35 ÁVILA, Humberto Bergmann. Sistema constitucional tributário. 3ª ed. São Paulo, Saraiva, 2008, p.

global, e, por isso, o juízo de legitimidade constitucional dos actos normativos deve fazer-se não apenas segundo as normas e princípios escritos das leis constitucionais, mas também tendo em conta princípios não escritos integrantes da ordem constitucional global. Na perspectiva (1), o

parâmetro da constitucionalidade (= normas de referência, bloco de constitucionalidade) reduz-se às normas e princípios da Constituição e das leis com valor constitucional; para a posição (2), o parâmetro constitucional

é mais vasto do que as normas e princípios constantes das leis constitucionais escritas, devendo alargar-se, pelo menos, aos princípios reclamados pelo ‘espírito’ ou pelos ‘valores’ que informam a ordem constitucional global.(grifos do autor)

Como bloco de constitucionalidade que é, e como prescritor das condutas a serem adotadas pelos sujeitos de direito, o sistema constitucional brasileiro traz em seu bojo alguns temas ou conjunto de normas jurídicas constitucionais que não são passíveis de alteração são as chamadas cláusulas pétreas, constantes no artigo 60, §4° da Constituição Federal, que assim está escrito:

Artigo 60 [...]

§4° Não será objeto de deliberação a proposta de emenda tendente a abolir: I – a forma federativa de Estado;

II – o voto direito, secreto, universal e periódico; III – a separação dos Poderes;

IV – os direitos e garantias individuais.

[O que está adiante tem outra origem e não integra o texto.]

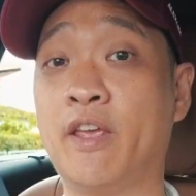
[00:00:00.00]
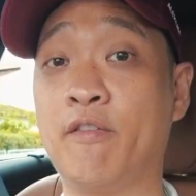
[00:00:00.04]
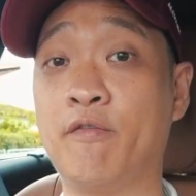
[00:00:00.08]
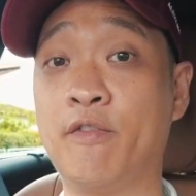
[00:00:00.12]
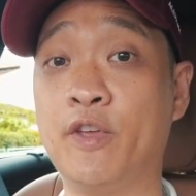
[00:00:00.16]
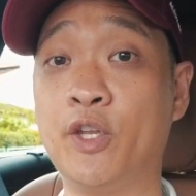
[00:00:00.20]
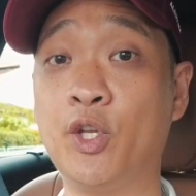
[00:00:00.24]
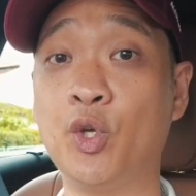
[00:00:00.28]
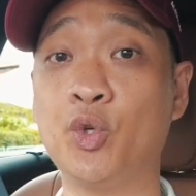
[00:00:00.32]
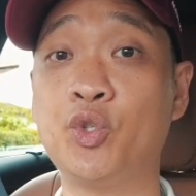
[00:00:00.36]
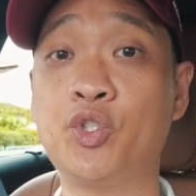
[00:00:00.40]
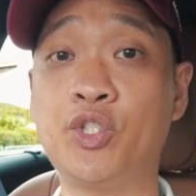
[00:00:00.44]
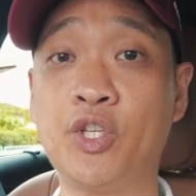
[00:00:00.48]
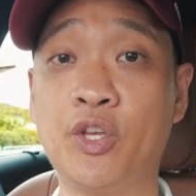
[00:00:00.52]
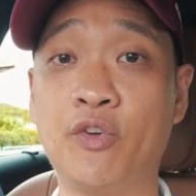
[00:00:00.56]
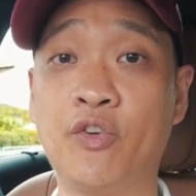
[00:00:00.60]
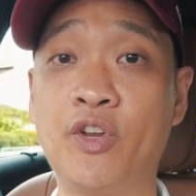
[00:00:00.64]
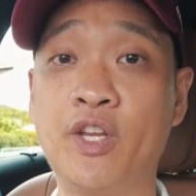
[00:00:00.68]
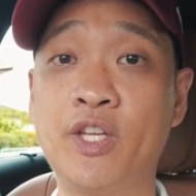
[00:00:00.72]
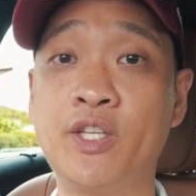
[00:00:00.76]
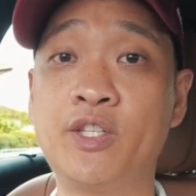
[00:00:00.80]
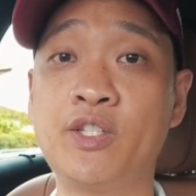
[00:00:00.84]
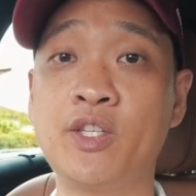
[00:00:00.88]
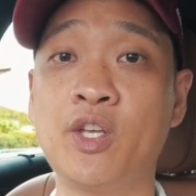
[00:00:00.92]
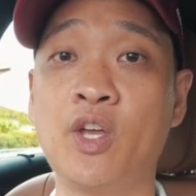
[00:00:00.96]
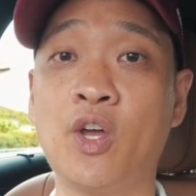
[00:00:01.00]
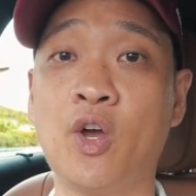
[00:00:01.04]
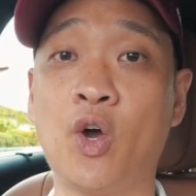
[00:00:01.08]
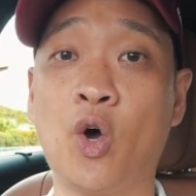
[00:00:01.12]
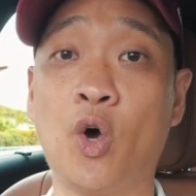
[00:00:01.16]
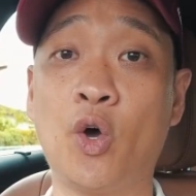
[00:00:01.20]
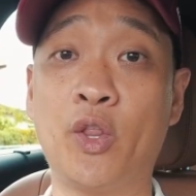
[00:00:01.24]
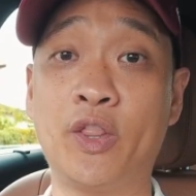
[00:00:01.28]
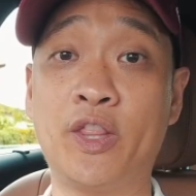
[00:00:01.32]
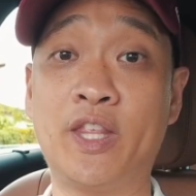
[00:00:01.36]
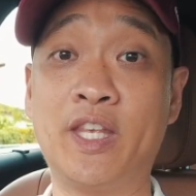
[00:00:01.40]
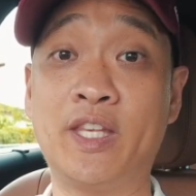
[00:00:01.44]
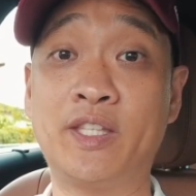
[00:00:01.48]
video series
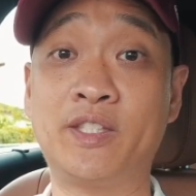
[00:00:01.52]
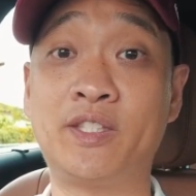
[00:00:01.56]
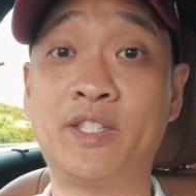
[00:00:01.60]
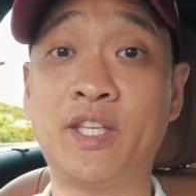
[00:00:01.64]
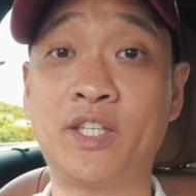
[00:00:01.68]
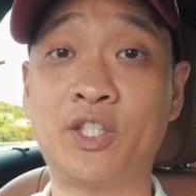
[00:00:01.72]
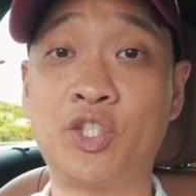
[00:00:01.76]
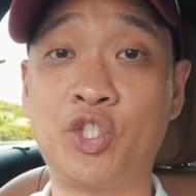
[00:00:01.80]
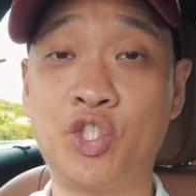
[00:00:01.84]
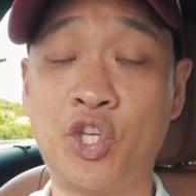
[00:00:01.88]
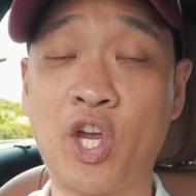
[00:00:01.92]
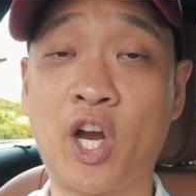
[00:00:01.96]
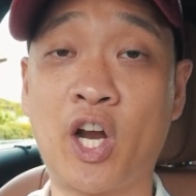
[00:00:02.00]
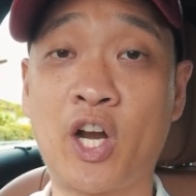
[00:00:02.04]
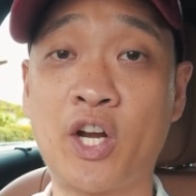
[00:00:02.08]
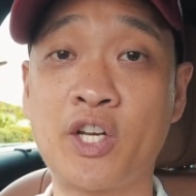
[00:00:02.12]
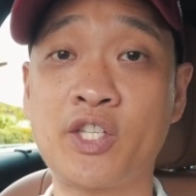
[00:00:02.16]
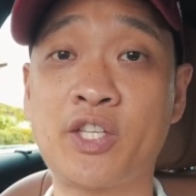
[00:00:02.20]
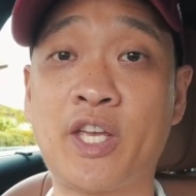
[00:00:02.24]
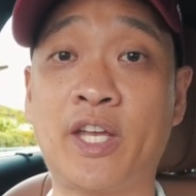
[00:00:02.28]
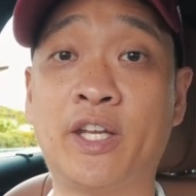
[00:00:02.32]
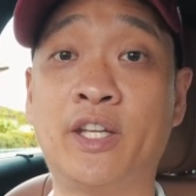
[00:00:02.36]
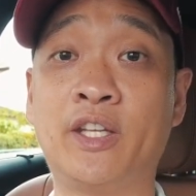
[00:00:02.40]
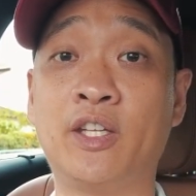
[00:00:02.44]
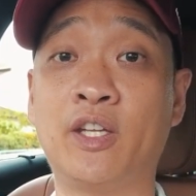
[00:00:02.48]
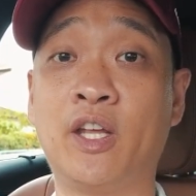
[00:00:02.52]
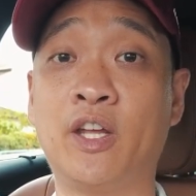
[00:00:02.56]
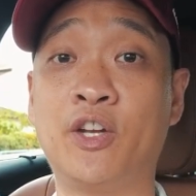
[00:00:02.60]
on the 6 jars, and it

As denominadas cláusulas pétreas pretendem preservar o texto constitucional em seus valores mais preciosos, tais como a federação; o voto direto, secreto, universal e periódico; a separação dos Poderes e, por fim, mas não menos importante, os direitos e as garantias fundamentais.

É importante fixar, como premissa para coerência do presente trabalho, que os direitos e as garantias fundamentais são cláusulas pétreas e que, portanto, nem mesmo por meio de procedimento próprio e específico são passíveis de alterações.

As matérias constantes das cláusulas pétreas são valores que o constituinte originário entendeu que não são passíveis de modificação, tendo em vista serem valores inerentes à manutenção da república e da ordem constitucional por ele fixada. Não se trata de valores escolhidos ao bel-prazer do constituinte, mas sim de valores que contêm o cerne da estrutura constitucional e que, portanto, devem ser preservados.